Nancy was watching the round glow of the lantern on the ceiling and thinking about the school entertainment when she heard a little sniff and a hot tear fell on her arm. She said, ‘Why, Plum, you’re crying. That’s not like you.’
Plum said, ‘It’s Christmas Eve and I hate Uncle John. He’s supposed to take care of us and he never writes to us and he never comes to see us and he never even sends us Christmas presents. I wonder how he’d like to spend Christmas Eve eating raw potatoes and sleeping in a barn?’
Nancy said, ‘Never mind, Plum, dear. At least we’re warm and we’ve had something to eat and I’ll pretend for us.’
Plum said, ‘Oh, Nancy, I’m sick of pretending. I don’t think I can pretend any more.’
Nancy said, ‘Well, I’m ten and you’re only eight and pretending is easier for me, so I’ll pretend out loud for both of us.’
She began, ‘We live in a lovely little white house on a broad quiet street shaded with big trees.
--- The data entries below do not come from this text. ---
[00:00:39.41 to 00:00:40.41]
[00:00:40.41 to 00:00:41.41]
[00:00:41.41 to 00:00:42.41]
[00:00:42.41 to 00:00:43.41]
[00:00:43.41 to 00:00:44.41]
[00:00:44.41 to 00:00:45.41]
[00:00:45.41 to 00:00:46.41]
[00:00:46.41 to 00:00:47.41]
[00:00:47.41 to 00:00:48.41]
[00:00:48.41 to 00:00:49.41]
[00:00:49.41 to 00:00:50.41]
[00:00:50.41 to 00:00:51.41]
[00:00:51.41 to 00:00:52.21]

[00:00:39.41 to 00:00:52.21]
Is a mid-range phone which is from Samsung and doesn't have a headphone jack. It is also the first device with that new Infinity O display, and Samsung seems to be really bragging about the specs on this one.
We have a beautiful mother, a handsome father and twin baby brothers, one for each of us. It is Christmas Eve and we have just decorated the Christmas tree. It is a very large tree and takes up lots of space in our living room but it is a pine with long needles and it smells so delicious that our mother says that it is well worth the space. Now that the tree is decorated, you and I go upstairs and put on our white satin angel costumes with the silk gauze wings and our gold halos, then we all go to the schoolhouse entertainment. Our mother and father are very proud of us because we sing all the Christmas carols for the whole school. We stand by the Christmas tree with a big spotlight on us and first I sing a solo and then you sing a solo and then we sing duets. When the spotlight first shines on us everybody in the schoolhouse just gasps, our costumes are so beautiful.’
Plum said, ‘Who is going to play our accompaniments? Not Mrs Swanson, I hope.’
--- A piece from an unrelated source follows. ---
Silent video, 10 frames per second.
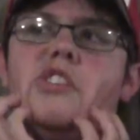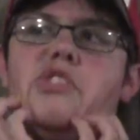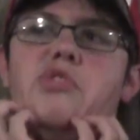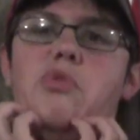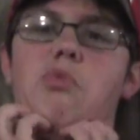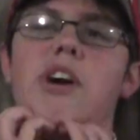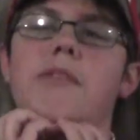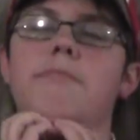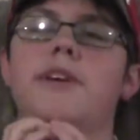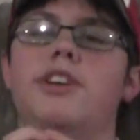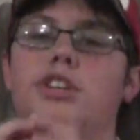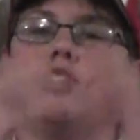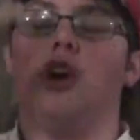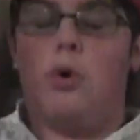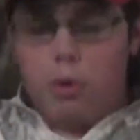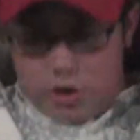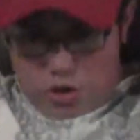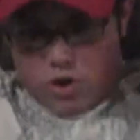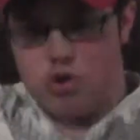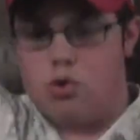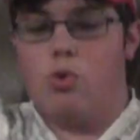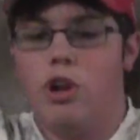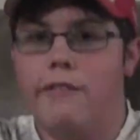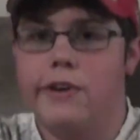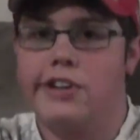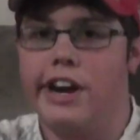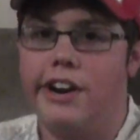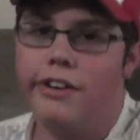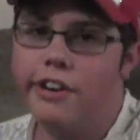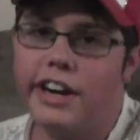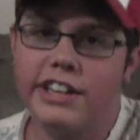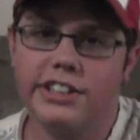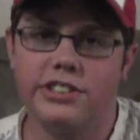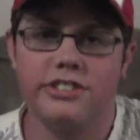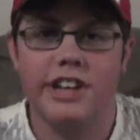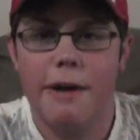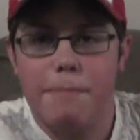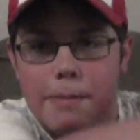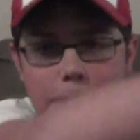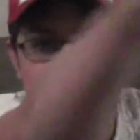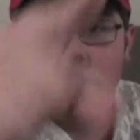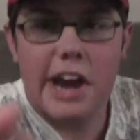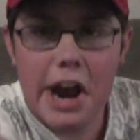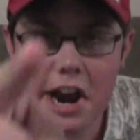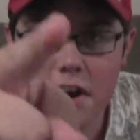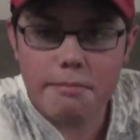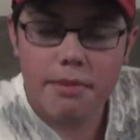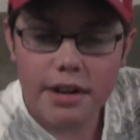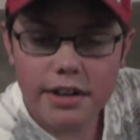You want me to go to school every day? You're gonna have to step up your game.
‘Our mother plays our accompaniments,’ Nancy said. ‘She plays for all the school entertainments and she has never made one single mistake. After the Christmas entertainment is over, Miss Waverly distributes the gifts and she is certainly surprised to find a huge package for her from you and me.’
‘What’s in the package?’ Plum asked.
‘Violet perfume, violet toilet water, violet powder, violet bath powder, violet bath salts and violet soap and there is a bunch of real violets tied to the outside of the package,’ Nancy said.
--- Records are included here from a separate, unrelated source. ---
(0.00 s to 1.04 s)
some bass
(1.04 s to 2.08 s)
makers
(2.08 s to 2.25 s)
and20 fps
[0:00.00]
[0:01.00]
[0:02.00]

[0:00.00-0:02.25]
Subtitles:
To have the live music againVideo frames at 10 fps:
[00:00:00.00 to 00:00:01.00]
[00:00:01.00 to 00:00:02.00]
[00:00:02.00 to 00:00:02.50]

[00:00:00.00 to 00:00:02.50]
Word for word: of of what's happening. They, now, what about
Plum said, ‘Just like that picture we cut out of the magazine. I bet Miss Waverly never had such a beautiful present. Why don’t we ask her to our house for Christmas dinner?’
Nancy said, ‘Oh, that’s a good idea, especially as I know how sad Christmas is at the Wentils’ where she boards because Charlie Wentil told me that his father believes that Christmas trees or holly or any kind of Christmas presents are wicked and signs of the devil. Charlie told me that last year they all had to pray straight through from milking time to lunch because Charlie brought home a piece of tinsel from school and put it around the clock on the mantel.’
Plum said, ‘I guess right now we’re probably having twice as much fun as Charlie Wentil. Oh, look, Nancy, here come the kittens. They want to get in bed with us. Let’s name them and pretend they belong to us. They can be our Christmas present. Let’s name the mother St Nick and the children Prancer, Dancer and Vixen.’
Nancy said, ‘Those are good names, Plum. Here, St Nick. Bring your children over here. We’ll be gentle to them.’
So St Nick came over and settled herself and her children on the straw bed between the two little girls and when they stroked her sleek black fur she purred loudly and rubbed against their hands. Then Plum said, ‘Go on, Nancy, pretend some more.’